Dataset entries –
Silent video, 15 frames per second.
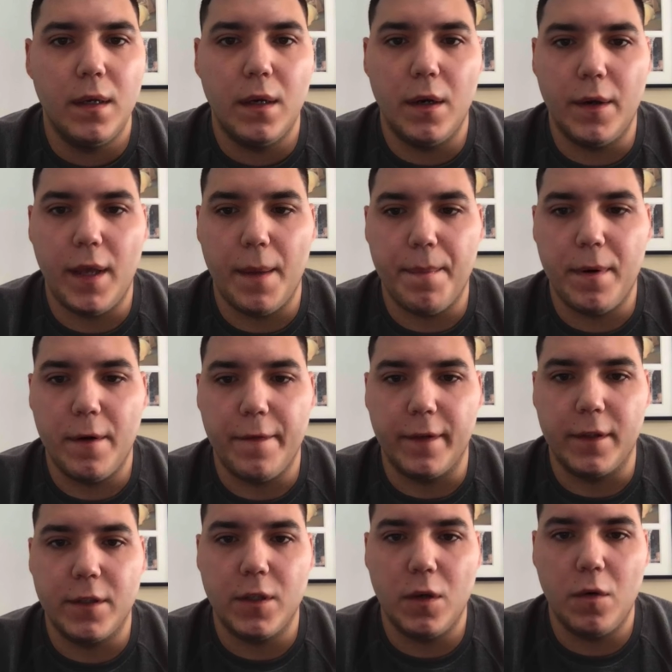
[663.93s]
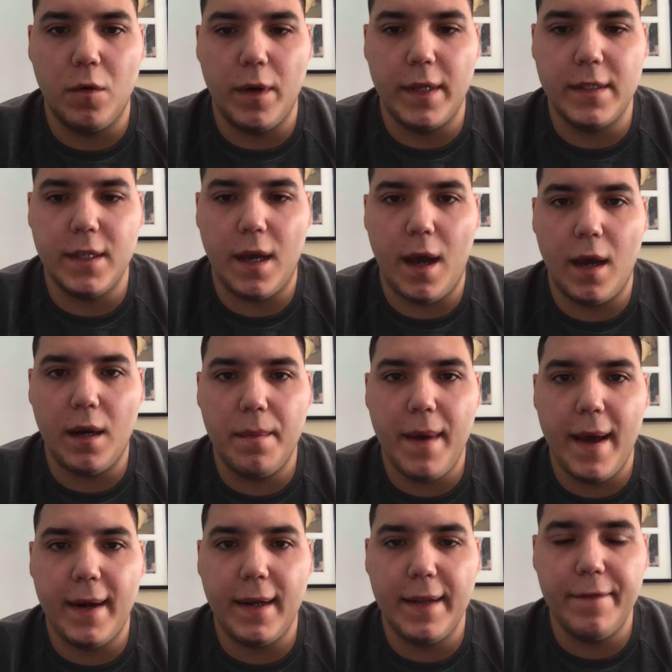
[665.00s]
Okay, perfect. So it's
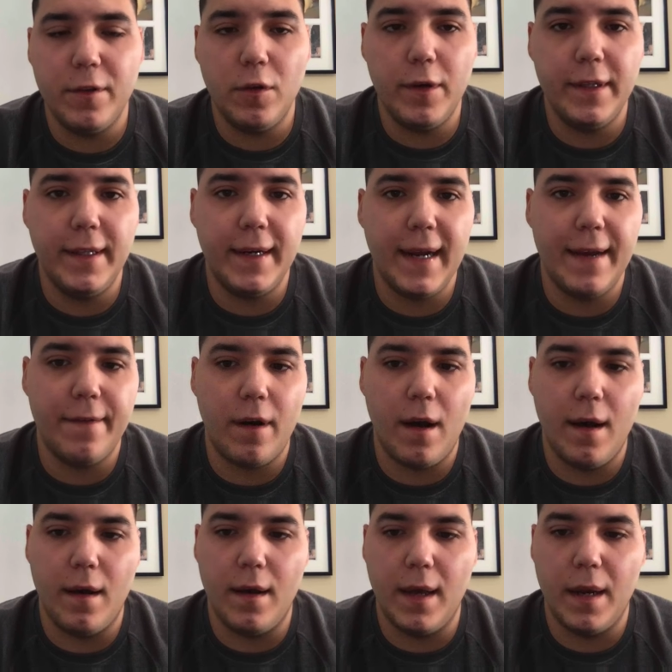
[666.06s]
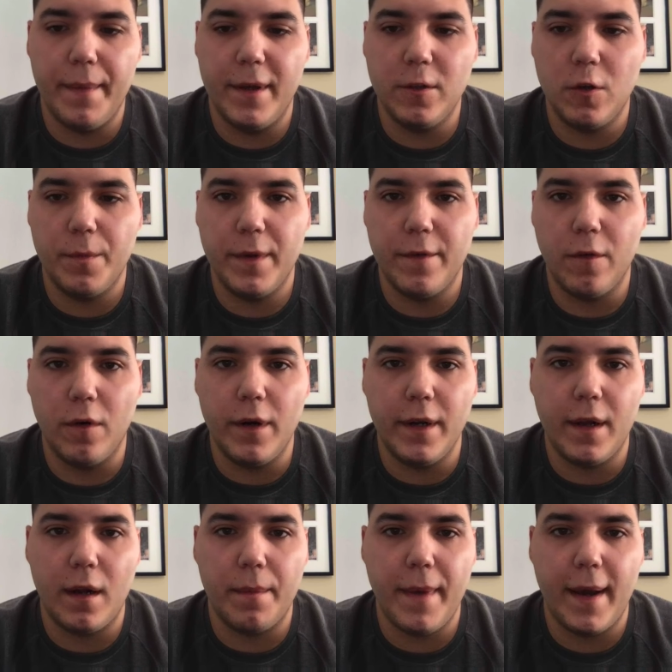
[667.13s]
automatic, even though he didn't have Elementor before, it
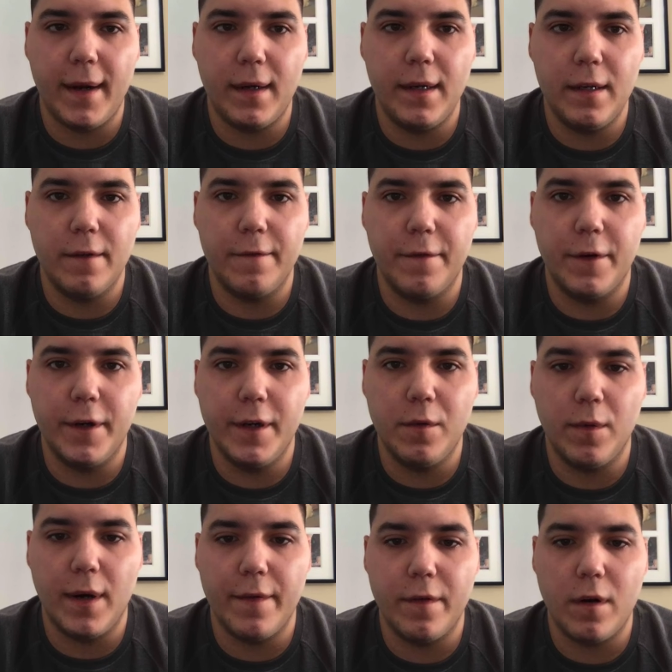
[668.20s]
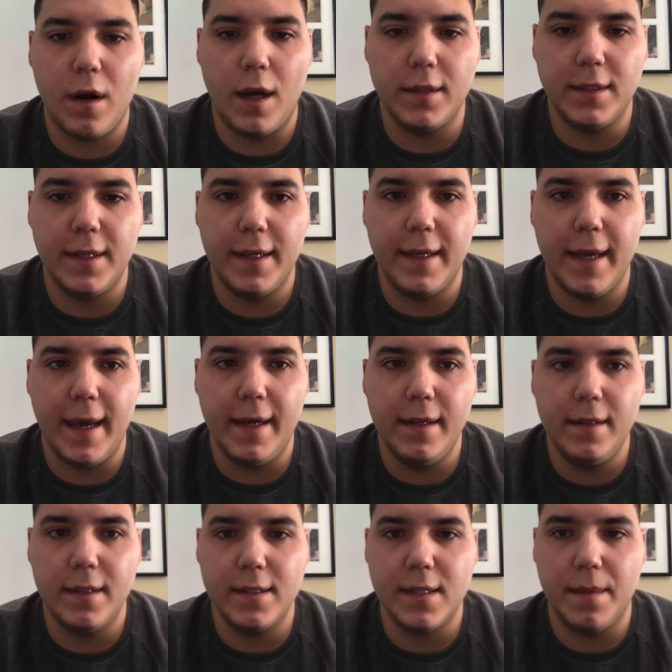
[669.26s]
automatically converted whatever content he had
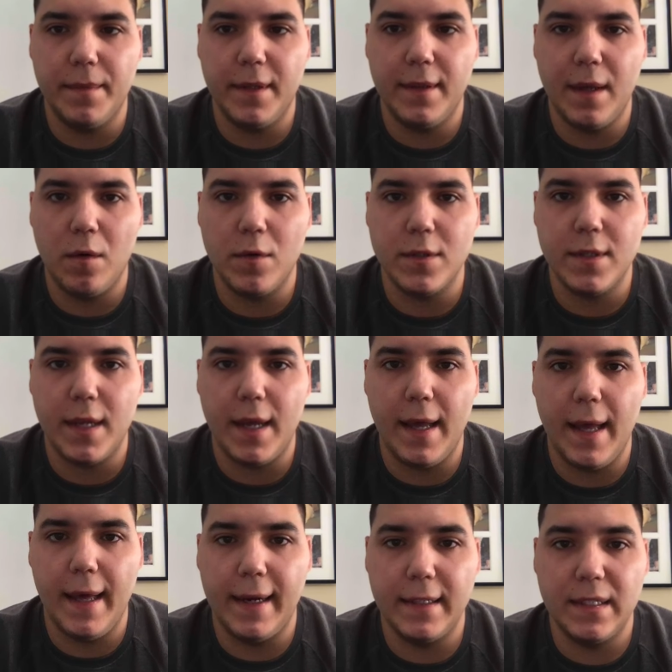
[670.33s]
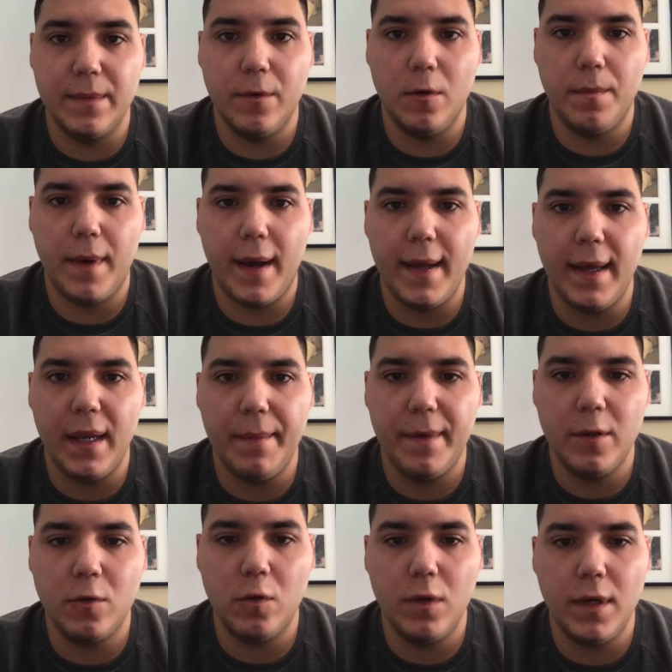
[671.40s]
to something that was editable by
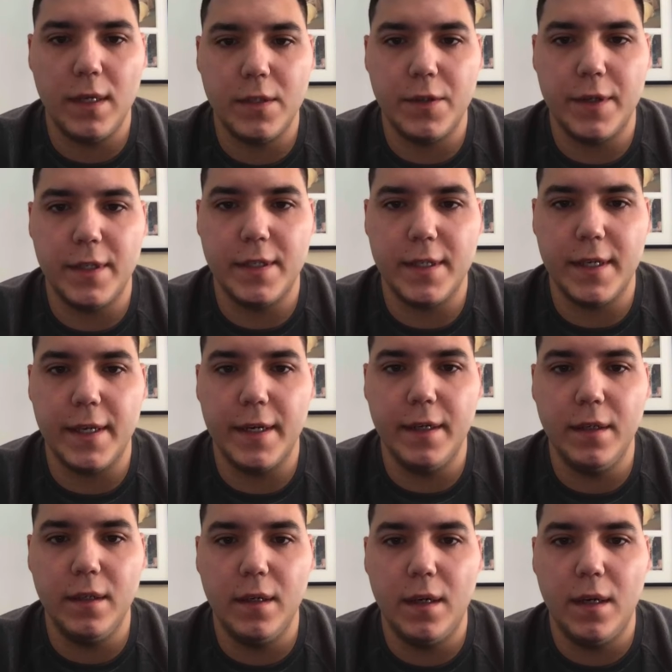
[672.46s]
Elementor, as you can see here.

Goal of the exercise –
What is needed is an exact repeat of the records, with every picture left out.

Expected answer –
Silent video, 15 frames per second.
[663.93s]
[665.00s]
Okay, perfect. So it's
[666.06s]
[667.13s]
automatic, even though he didn't have Elementor before, it
[668.20s]
[669.26s]
automatically converted whatever content he had
[670.33s]
[671.40s]
to something that was editable by
[672.46s]
Elementor, as you can see here.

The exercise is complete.